Spain’s Second Republic: The Right in Power (1933-1935)

The Right in Power: The Black Biennium (1933-1935)

The Spanish right, a minority in the 1931 constituency, was discredited and disorganized due to political failures in solving the country’s problems and its inherent conservatism. From the summer of 1931, the first attempts to rebuild a party emerged through the newspaper “El Debate,” directed by Angel Herrera, focusing on the defense of religion, family, order, and property. The possibility of an Agrarian Reform Law, the government’s religious policy, civil marriage, and divorce were their primary targets. Simultaneously, the rise of totalitarian parties in Europe (fascists and Nazis) was reflected in the political radicalization in Spain. The failed coup of General Sanjurjo in Seville (1932) was the first attempt to violently overthrow the republican legality.

Right-wing political groups crystallized in 1932 with the formation of the Spanish Confederation of Autonomous Right (CEDA), directed by Gil Robles.
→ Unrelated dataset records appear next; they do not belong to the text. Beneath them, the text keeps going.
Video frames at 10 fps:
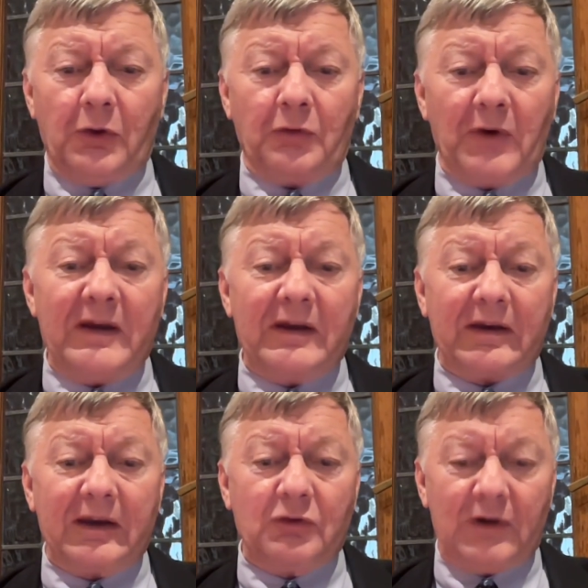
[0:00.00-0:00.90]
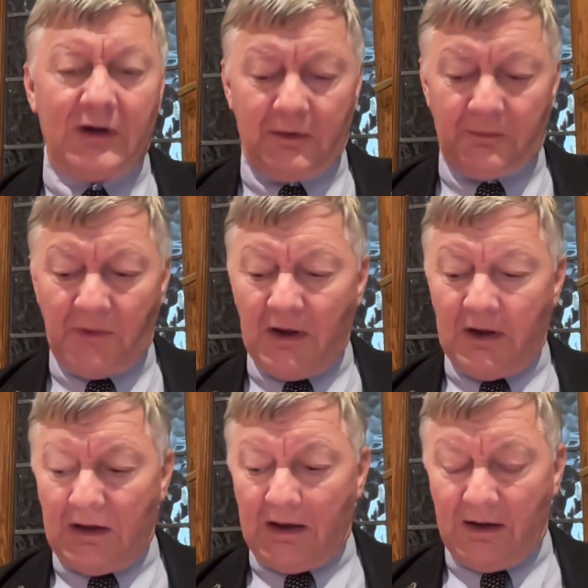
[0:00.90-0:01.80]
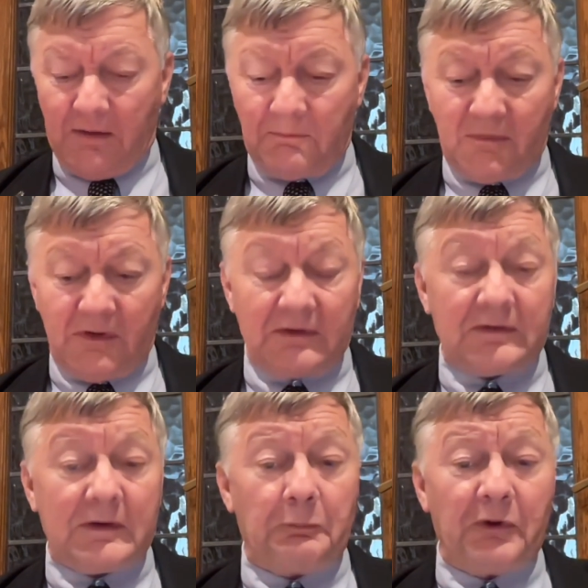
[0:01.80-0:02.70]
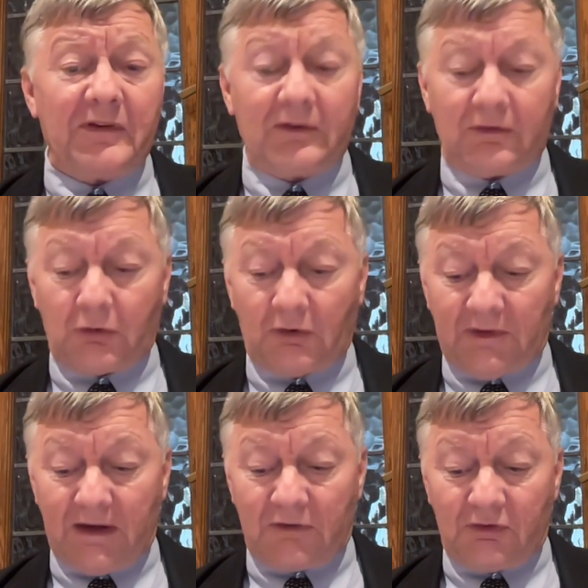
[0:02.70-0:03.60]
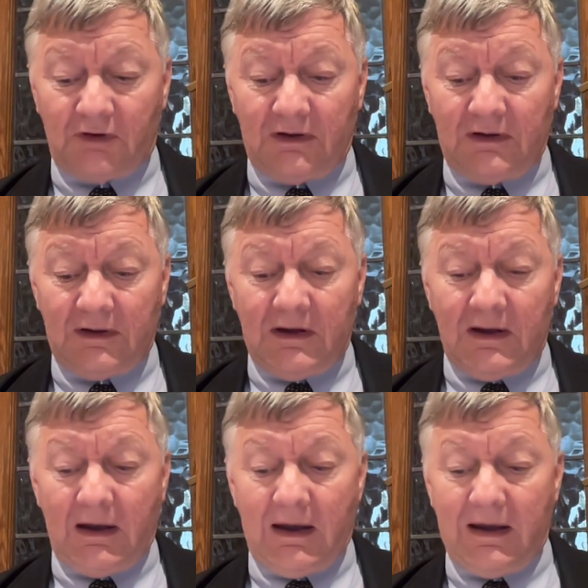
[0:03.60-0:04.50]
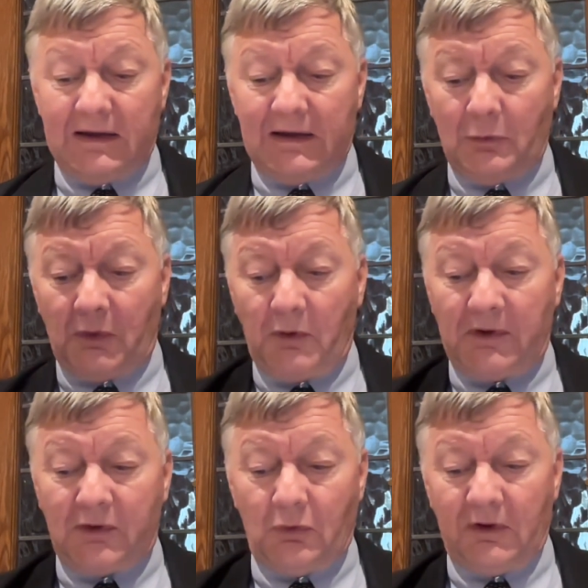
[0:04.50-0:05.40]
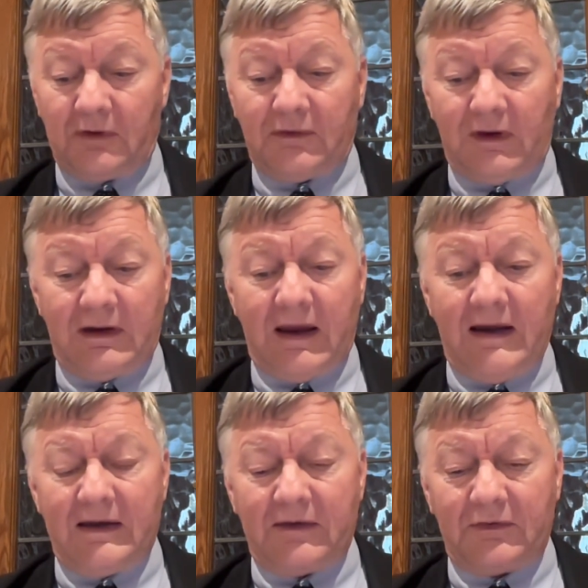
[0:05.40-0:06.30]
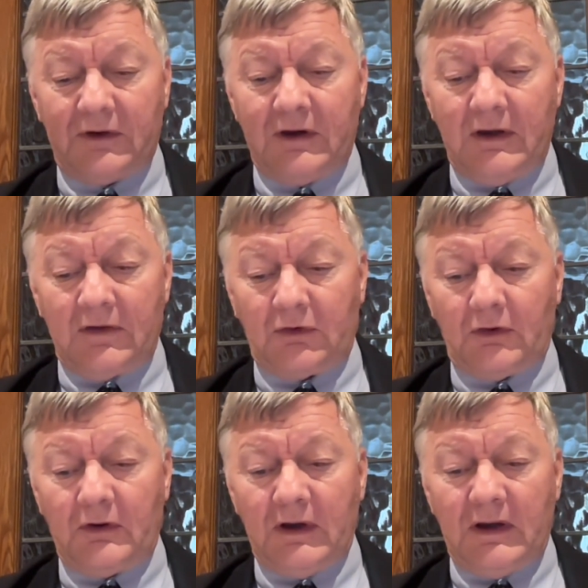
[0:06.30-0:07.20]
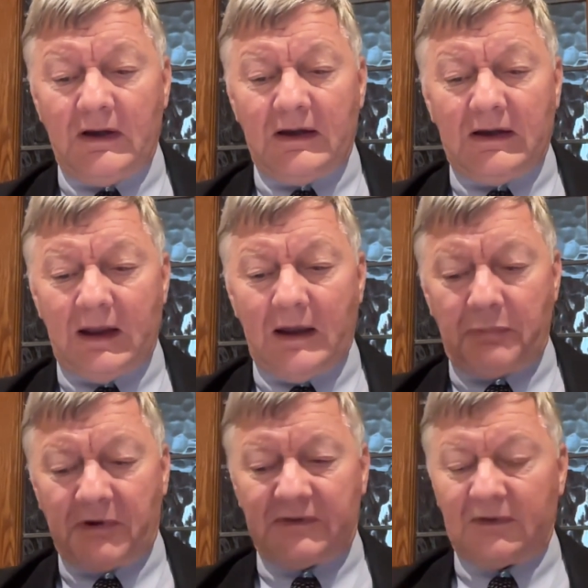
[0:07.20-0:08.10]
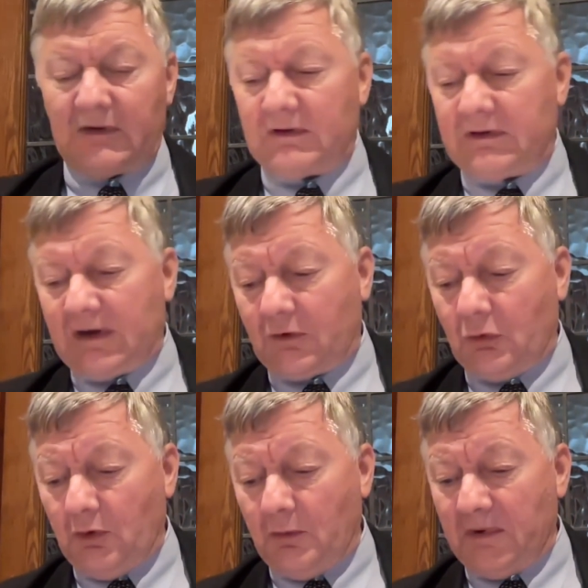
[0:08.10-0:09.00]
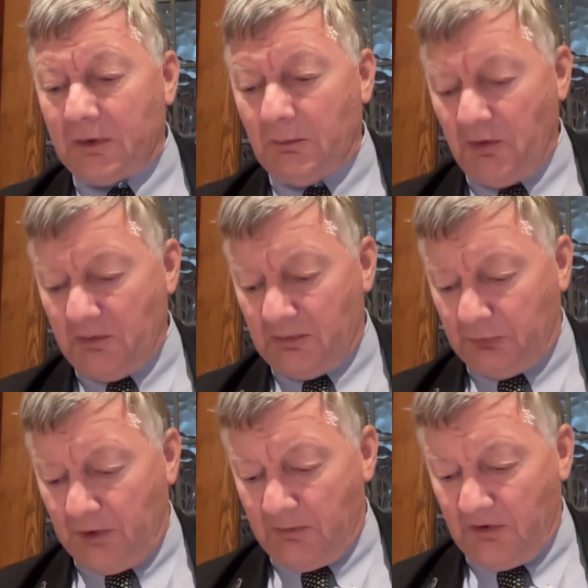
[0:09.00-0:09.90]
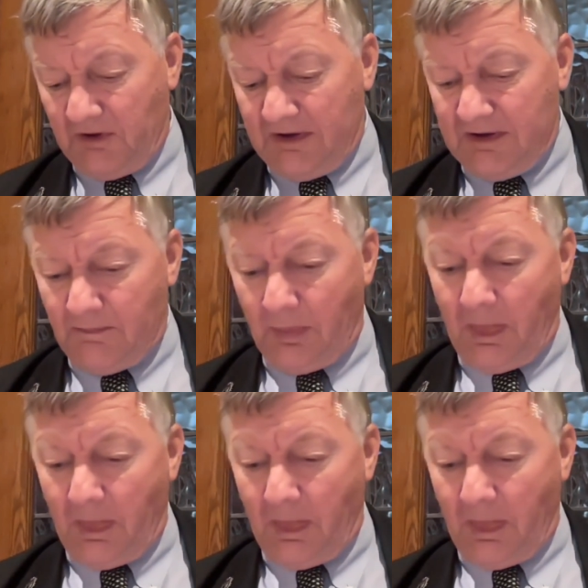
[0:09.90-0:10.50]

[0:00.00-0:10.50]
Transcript: who are running the country now, the president's got actually a, what do we call it, an alias. So, but they call him at the moment primarily,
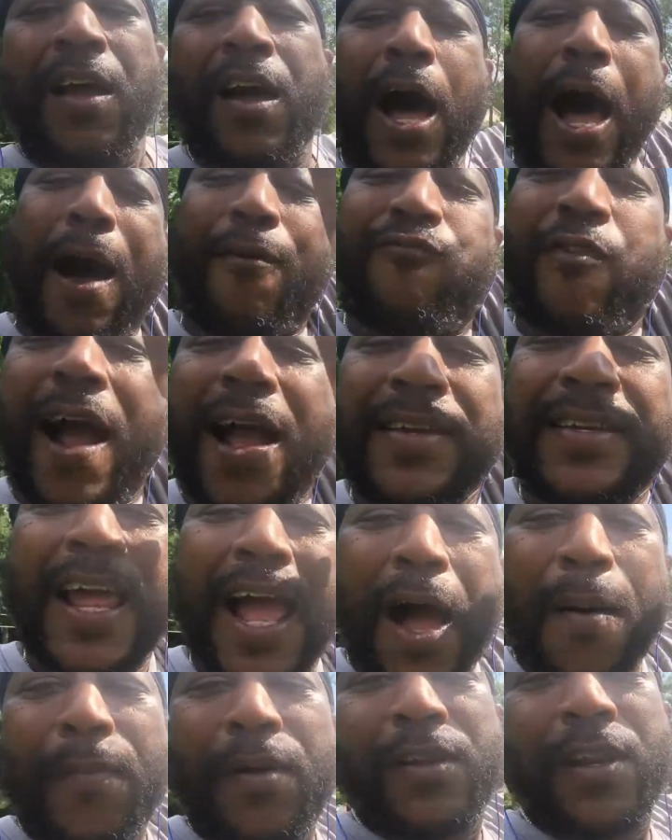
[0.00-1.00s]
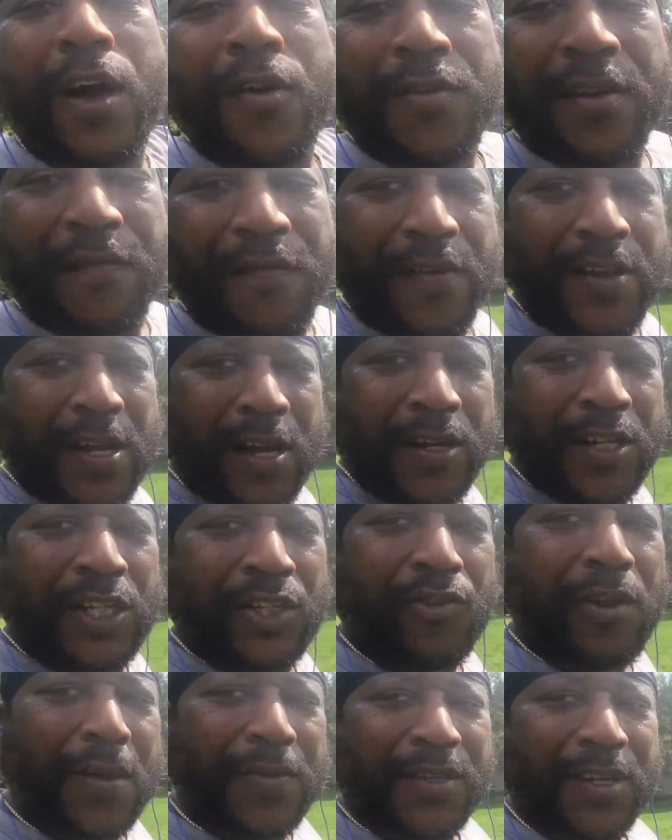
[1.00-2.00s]
Hop right down below in the video
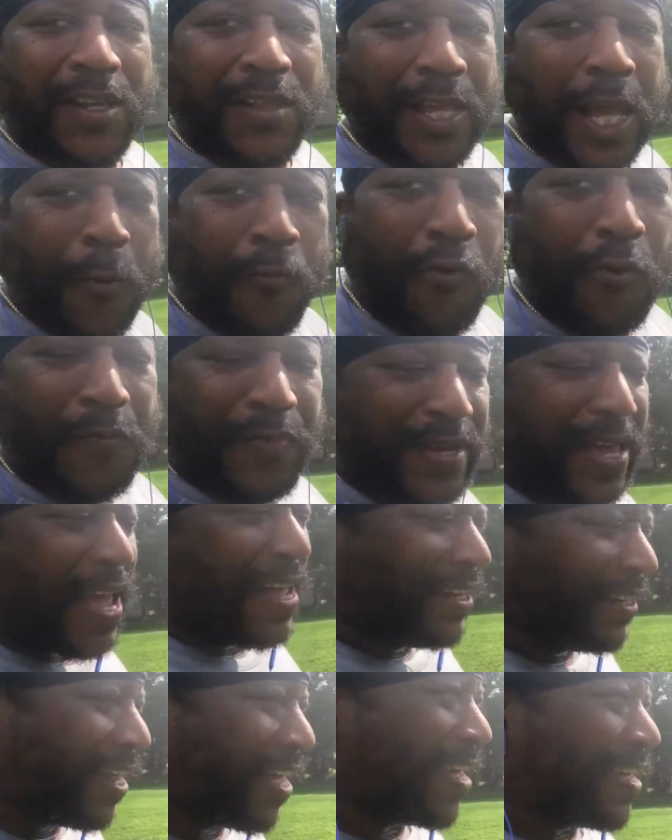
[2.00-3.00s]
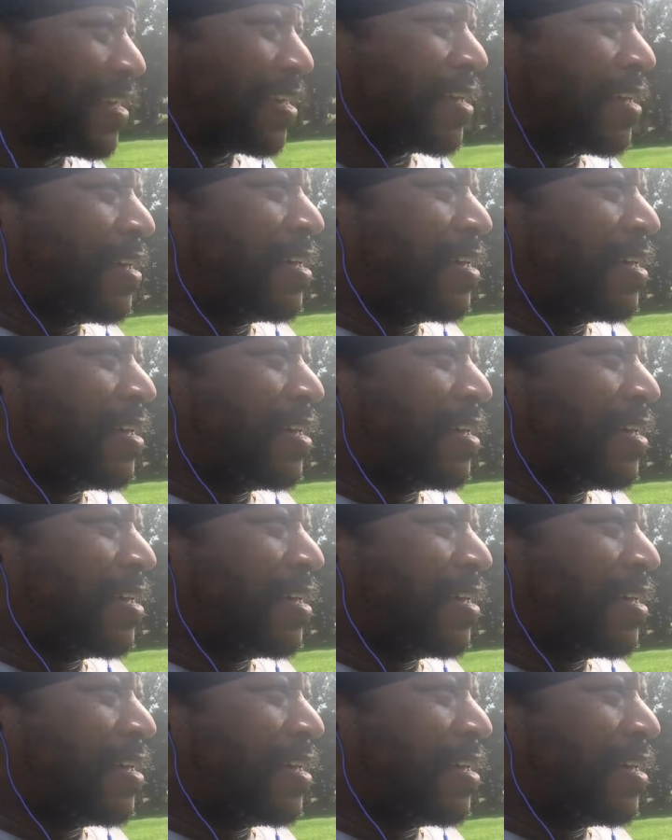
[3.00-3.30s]
description. There will be a link.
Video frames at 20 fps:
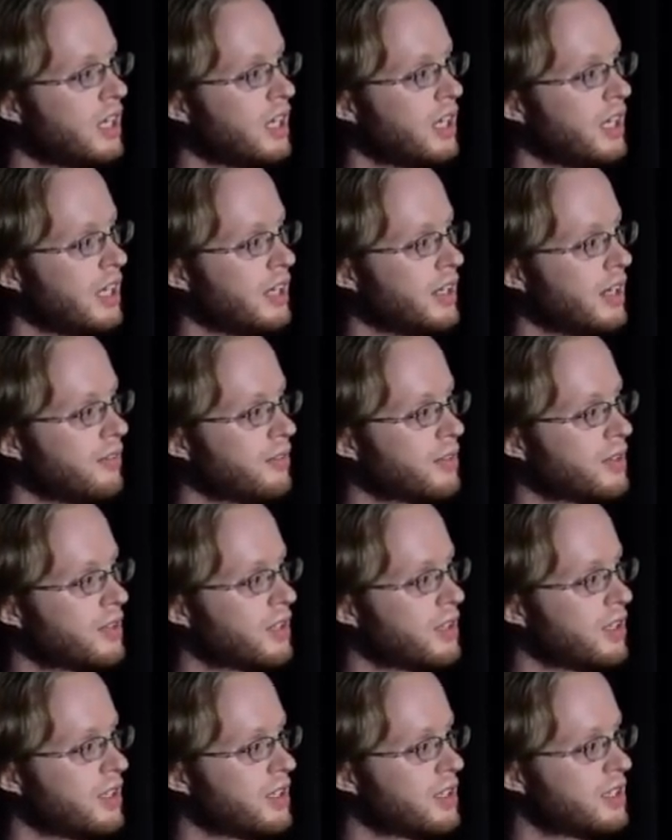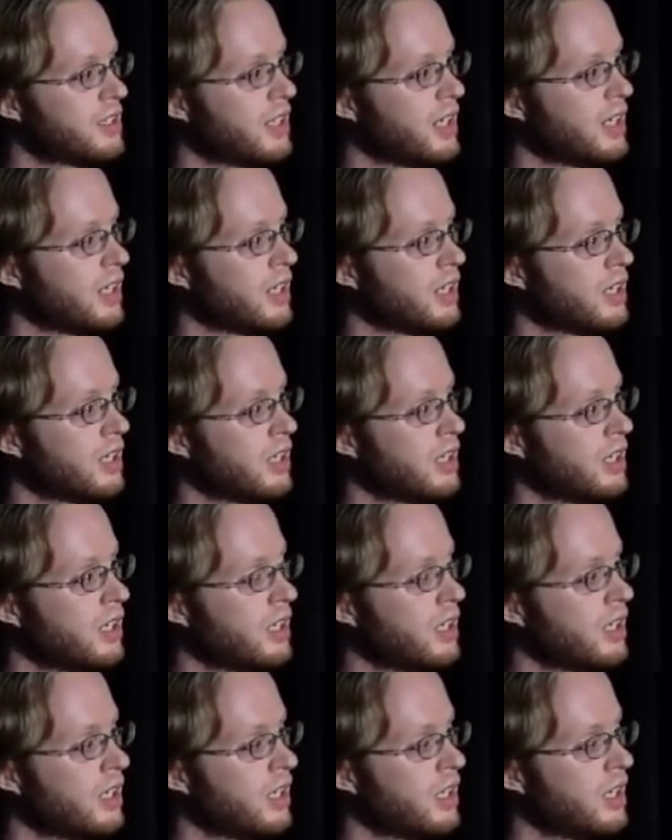and you have good, uh,
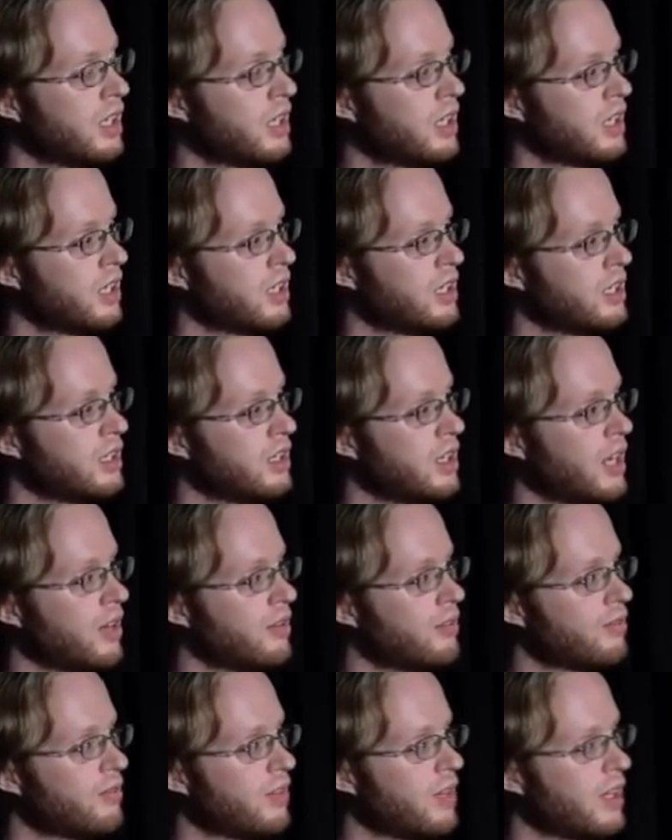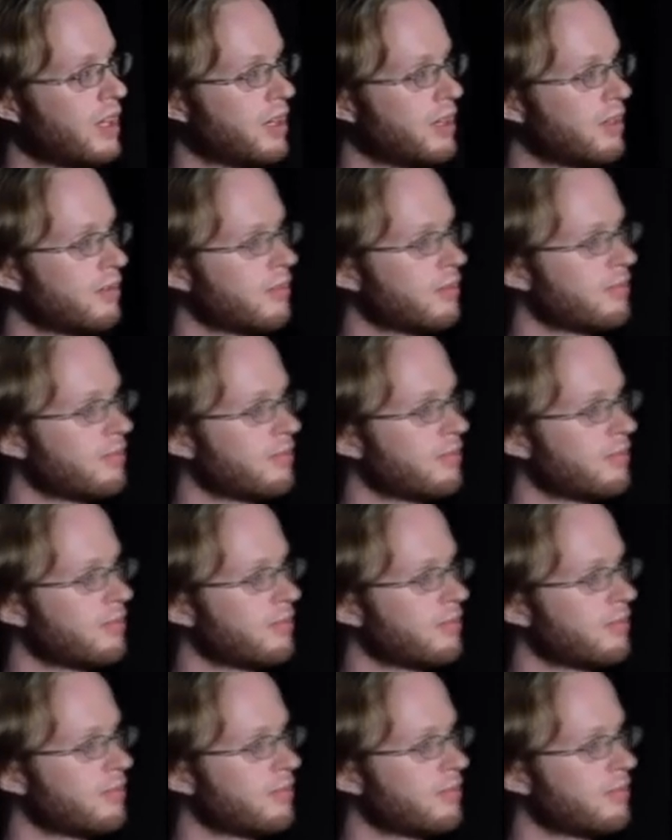you have, uh,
With a social-Catholic orientation, CEDA soon had a strong presence in Castile. Its program aimed to review the Constitution and repeal the secular laws of the republic, with radical opposition to land reform. Only the PNV and the Catalan League, right-wing nationalists, remained outside the CEDA.

Following Hitler’s rise to power in Germany in 1933, Ramiro Ledesma had created JONS (Junta National Syndicalist Offensive) with a Nazi orientation in 1931. In 1933, José Antonio Primo de Rivera created the FE (Spanish Falange). Both parties (later merged) advocated the abolition of democracy, resorting to political violence (gangsterism). On the left, radicalism manifested in the continuous challenges to republican legality by the CNT, the increasing influence of the PCE among workers, and the division within the PSOE regarding political strategy. Two tendencies emerged: one pragmatic and moderate, led by Julián Besteiro and Indalecio Prieto, and another revolutionary, leaning towards communism, led by Francisco Largo Caballero.

The Republican-Socialist government fell as a result of the Casas Viejas events, and the elections held in 1933 altered the composition of the Cortes. CEDA secured nearly half of the seats, while Republicans and the left were in the minority. The abstention advocated by anarchists contributed to the electoral failure of the Republicans and leftist parties. From 1933-1936, Spanish politics became increasingly radicalized and polarized.

The first governments of the right, led by Lerroux and supported by the CEDA, launched a policy to dismantle the Republican reforms: the religious policy was modified, lands were returned to the landowners, and the military coup participants of Sanjurjo were pardoned, etc. The government’s policy unleashed social radicalization, and the PSOE, in opposition, organized general strikes by farmers in Andalusia and Extremadura in 1934, resulting in deaths and over ten thousand prisoners. In 1934, Lerroux gave CEDA three ministries.

This last move, with a large number of monarchists in their ranks and with language close to fascist propaganda, especially in its organization of youth, was accused by the Left and the Republicans as an instrument to end the republic or, at worst, to establish a totalitarian state of Nazi-fascist character. The result was the polarization of positions. The UGT and CNT, with other leftist organizations, established an alliance in 1934 to bring down the government and make CEDA a radical social revolution. The alliance UHP (Brothers Union of Workers) called for the insurrection.

The uprising failed in most of Spain. In Catalonia, the Catalan government abolished the autonomy and self-government imprisoned, but in Asturias, unions took control of mining areas and the capital and other cities, leading to the Revolution of Asturias in 1934. Government repression was assigned to the elite troops of the African army commanded by General Franco. The repression was brutal, foreshadowing the civil war, with the Socialist Republic of Asturias drowned in blood: 20,000 arrested and approximately 4,000 dead and shot.

In 1935, radical-cedistas governments amounted to more conservative military handed over the Ministry of Agriculture to landowners, approached the Vatican and was marred by scandals economic. In December 1935, the President of the Republic, Alcalá Zamora, appointed Portela Valladares as prime minister with the task of calling new elections and launched a more moderate (centrist) approach.